Comment 5 for bug 1709889

Revision history for this message
bugproxy (bugproxy) wrote : Comment bridged from LTC Bugzilla

------- Comment From <email address hidden> 2017-08-15 09:26 EDT-------
Here is what I am observing, and what leads me to think that "cfq" may not (yet) be a good choice for the default io-sched.

The test exerciser, HTX (https://github.com/open-power/HTX - POWER arch only), causes stress on CFQ during certain cycles. I set the debug timeout threshold for completion of I/Os at 60 seconds (upon timeout, debugging is printed and then io_schedule() called after which more debugging is printed). It is known that I/O delays seem to vary continuously throughout the range, but using a timeout lower than 60 just produced too much output.

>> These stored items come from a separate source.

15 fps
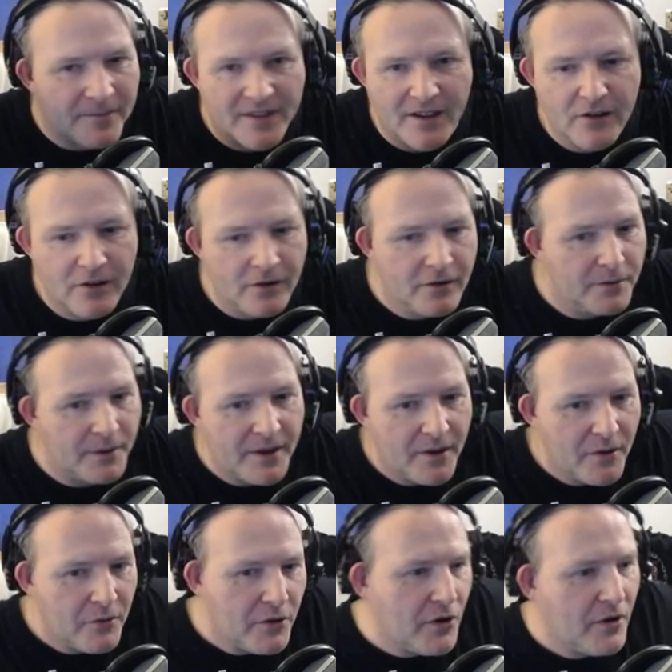oh,
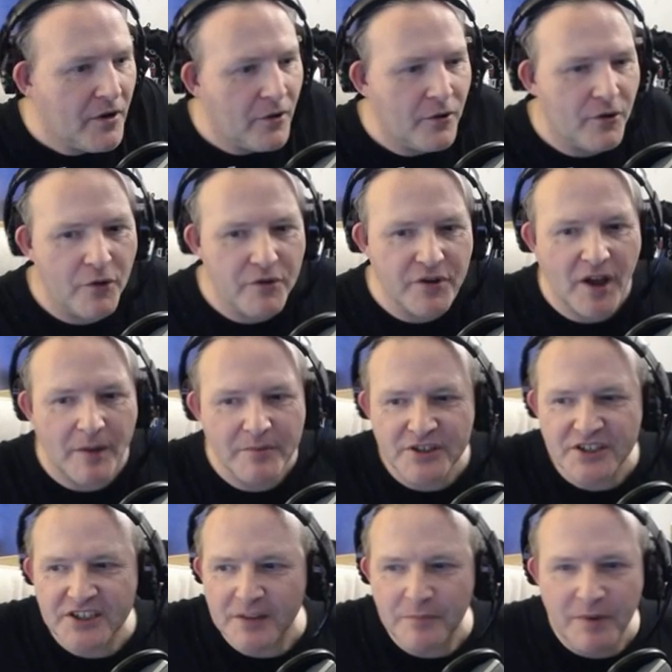we only come to
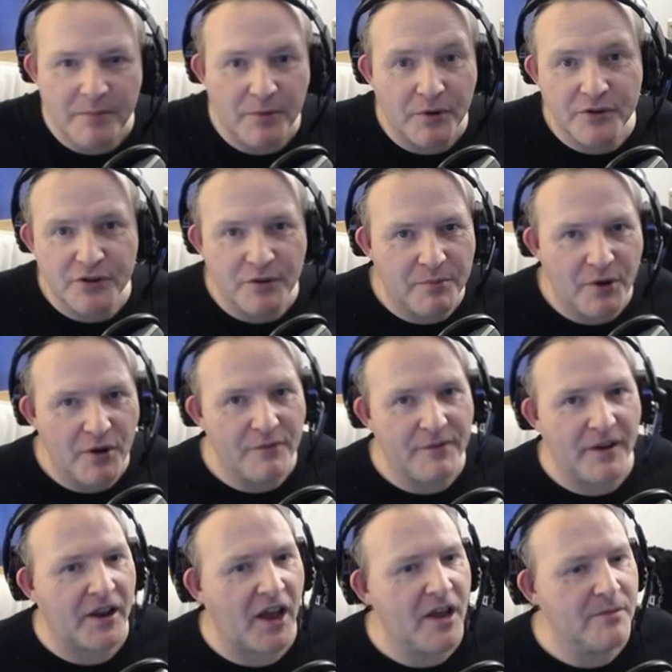see people who do
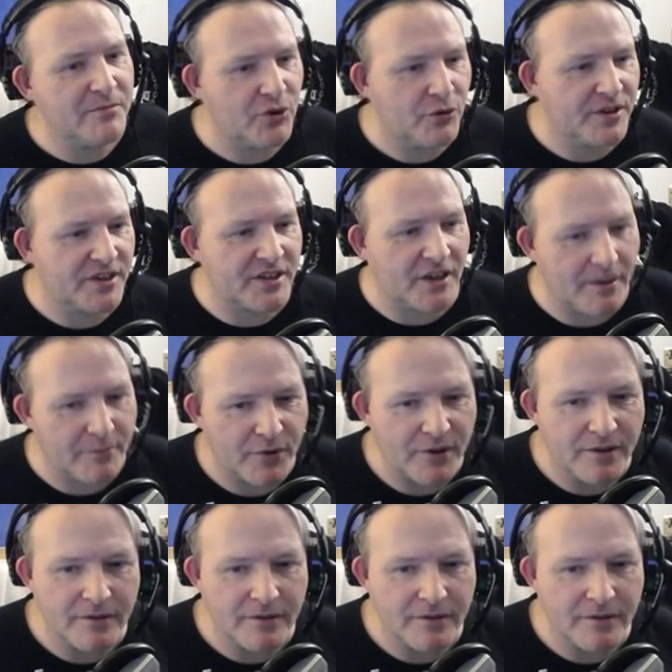perfect games all the time. Well,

During certain cycles, where about 1 million I/Os per hour are being performed on each disk, we see timeouts being triggered. Essentially, the timeout happens because CFQ has not even submitted the I/O to SCSI yet. Earlier debugging showed that the once the I/O actually gets submitted to SCSI it completes promptly.

Without the patch 5be6b75610ce these I/Os could (sometimes) take an hour or more to get submitted to SCSI. With the patch, that delay time seems to max out at around 110 seconds, which is a great improvement however still indicates a problem.

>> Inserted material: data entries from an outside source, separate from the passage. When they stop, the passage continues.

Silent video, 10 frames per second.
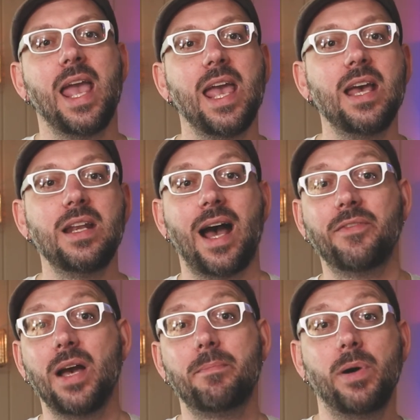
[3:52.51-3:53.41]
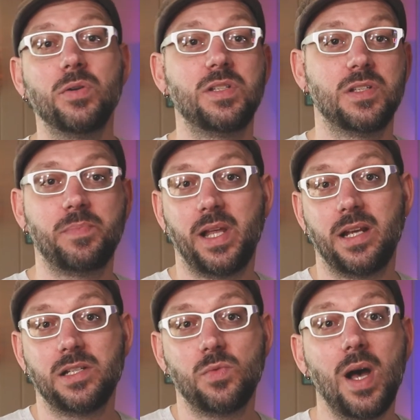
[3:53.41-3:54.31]
and I've got bonuses
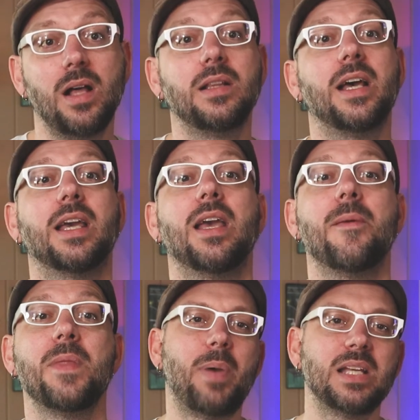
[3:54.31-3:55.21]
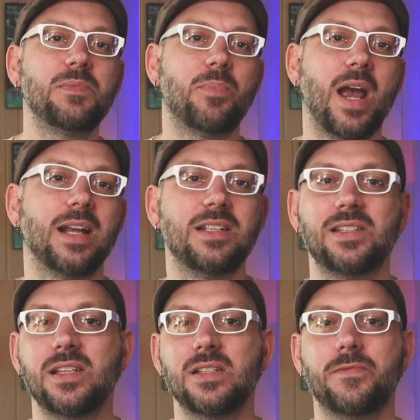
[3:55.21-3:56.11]
planned as well, like best
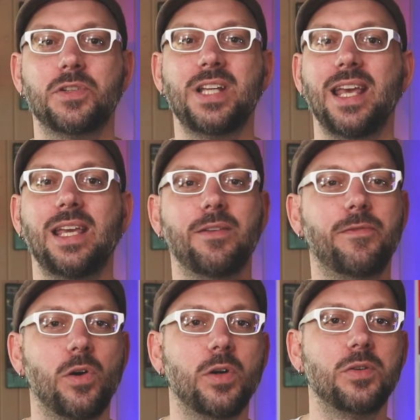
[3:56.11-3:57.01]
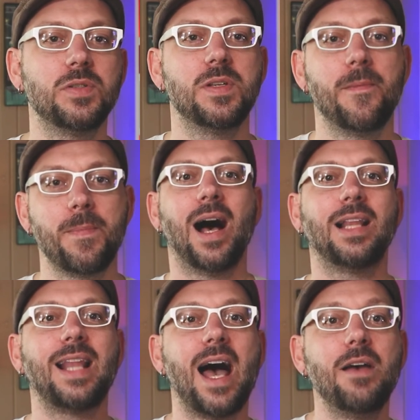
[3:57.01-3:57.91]
practices for taking photos,
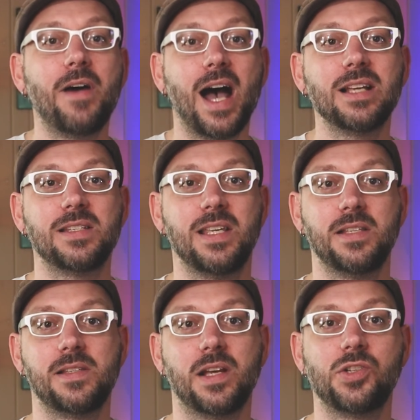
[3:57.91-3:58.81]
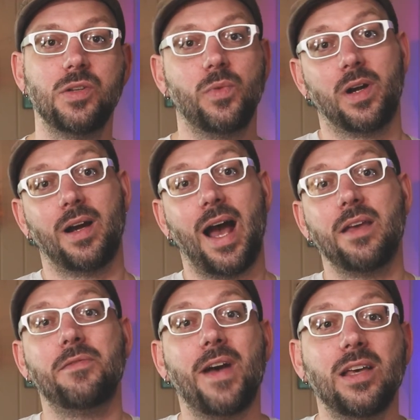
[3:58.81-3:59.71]
a live hot seat session where
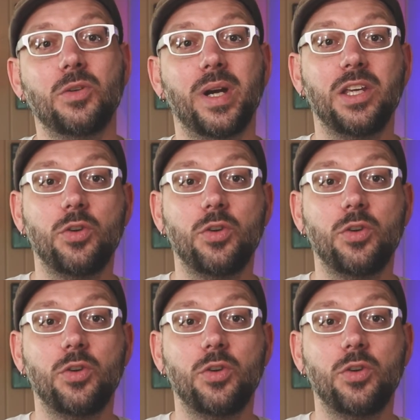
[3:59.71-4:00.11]
I evaluate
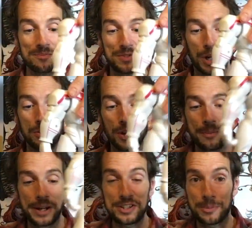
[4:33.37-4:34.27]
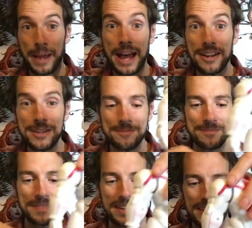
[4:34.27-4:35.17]
Don't know much about it.
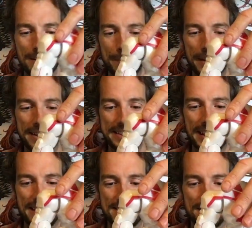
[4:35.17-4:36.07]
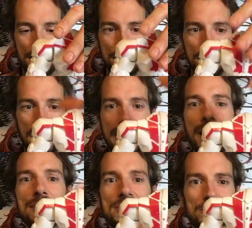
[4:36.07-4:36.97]
But yeah, so I, I
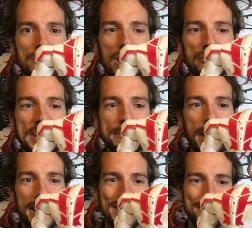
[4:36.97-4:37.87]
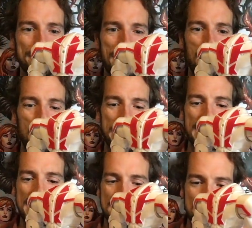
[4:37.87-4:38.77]
was you know, reading my, my
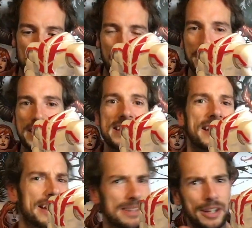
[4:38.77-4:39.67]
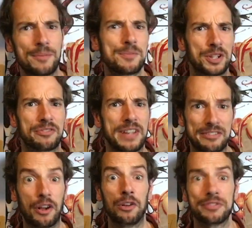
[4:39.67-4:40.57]
wikis, so I know that he's like, you know, sort of
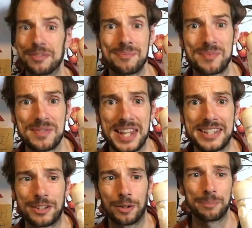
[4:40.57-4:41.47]
evolved Sentinel,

I typically see about 400-500 I/Os trip the 60-second timeout during a given ~2 hour cycle (estimated 4 million I/Os total), so it is not a huge percentage. However, the I/Os affected seem to be related, possibly by process or thread, and so this could be detrimental to an application. Note, the number of I/Os taking between 30 and 60 seconds is not known, but is expected to be much higher. Even 30 seconds may be an undesirable number. It's not clear just how CFQ chooses the delay value and what overrides it.

On a run with the scheduler set to "deadline", I never see any I/Os trip the 60-second timeout.

I think this shows undesirable behavior in CFQ, possibly a bug, and that it should not be the default scheduler - especially for servers. Is there some evidence that shows CFQ to be better than deadline in general?